On Fri, Sep 09, 2016 at 12:58:11PM +0200, Bernd Schmidt wrote:
> Hmm? The problem is that you can't generally emit a save/restore 
> independent of placement, because you may not know which offset to use 
> from whichever base register. But these offsets aren't necessarily 
> constant throughout the function. Segher explained that the algorithm 
> deals with this by giving up in many cases, which of course limits the 
> usefulness. It probably makes it unusable entirely on targets that want 
> to use pushes for function args.

It's not the generic algorithm that gives up; it's the target hook.
Specifically, at least for the PowerPC one I wrote, the
TARGET_SHRINK_WRAP_GET_SEPARATE_COMPONENTS hook gives up on register
components that need an offset from the base reg (stack or frame pointer)
that cannot be used in a single instruction (i.e. won't fit in 16 bits).

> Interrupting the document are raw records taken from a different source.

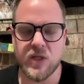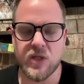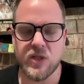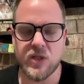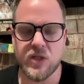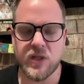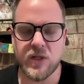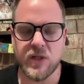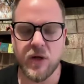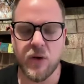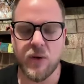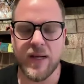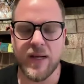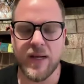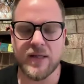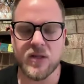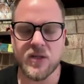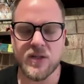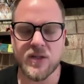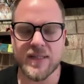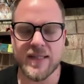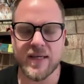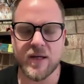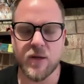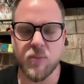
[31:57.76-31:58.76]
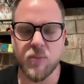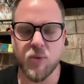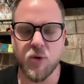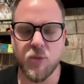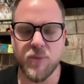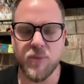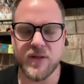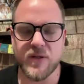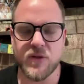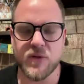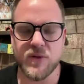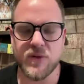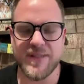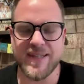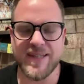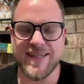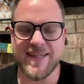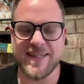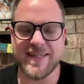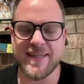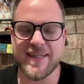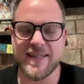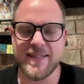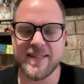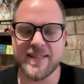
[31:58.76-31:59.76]
So now let us take a moment to
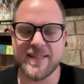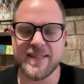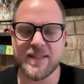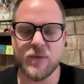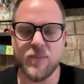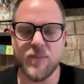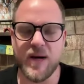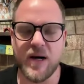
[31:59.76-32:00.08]
dedicate the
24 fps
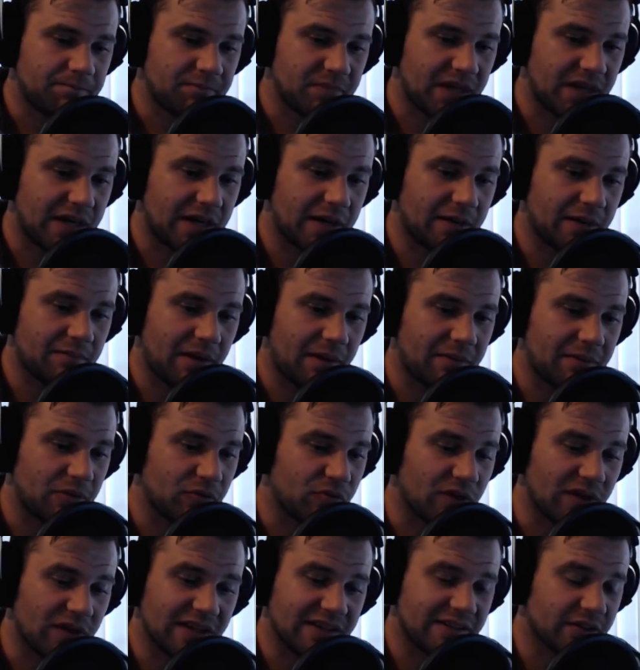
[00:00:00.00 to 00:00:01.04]
Um, I mean,
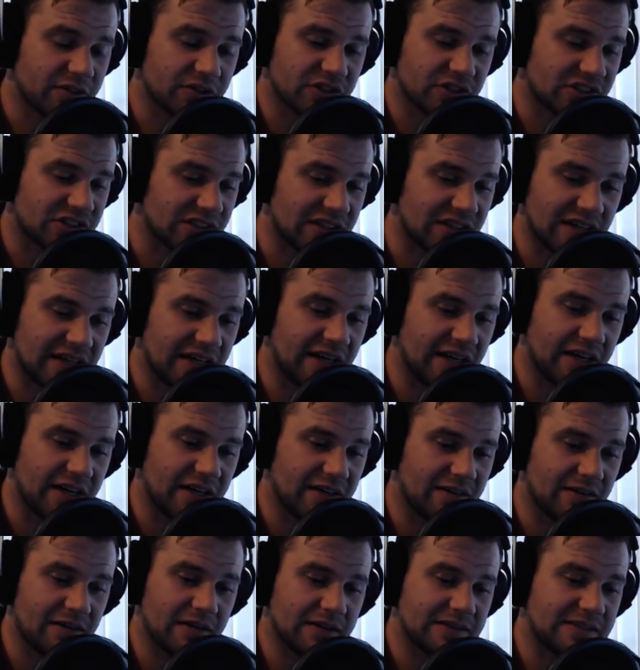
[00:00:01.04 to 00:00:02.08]
really, they're just a,
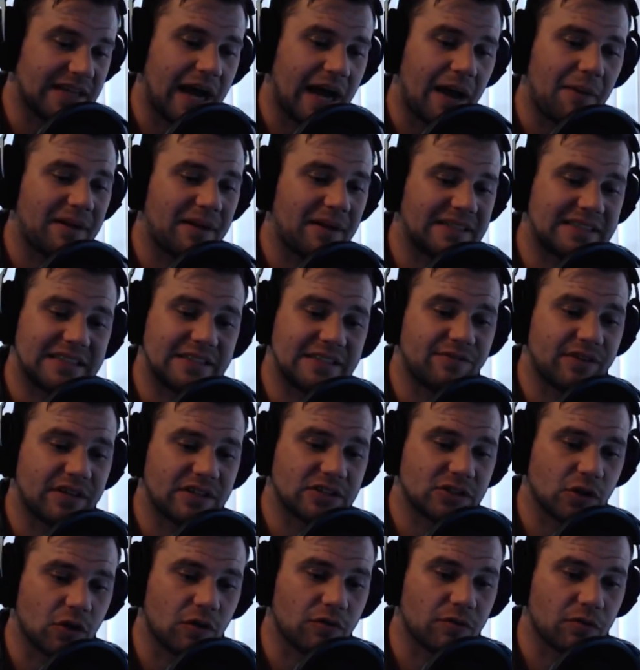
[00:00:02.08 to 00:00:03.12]
a dominant
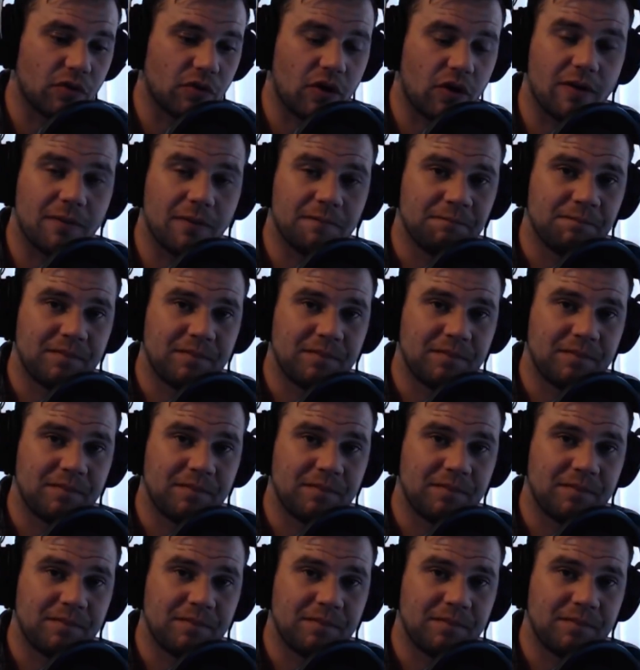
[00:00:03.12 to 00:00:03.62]
defense overall,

The generic code only does

+  /* We don't handle "strange" functions.  */
+  if (cfun->calls_alloca
+      || cfun->calls_setjmp
+      || cfun->can_throw_non_call_exceptions
+      || crtl->calls_eh_return
+      || crtl->has_nonlocal_goto
+      || crtl->saves_all_registers)
+    return;

so that does not give up in "many" cases.

Targets that push function args can handle things fine as far as I see?
Targets that normally use push insns in the prologue will just have to
not do that for the components that are separately wrapped.  Or they can
still use pushes to reserve that space, if that works better.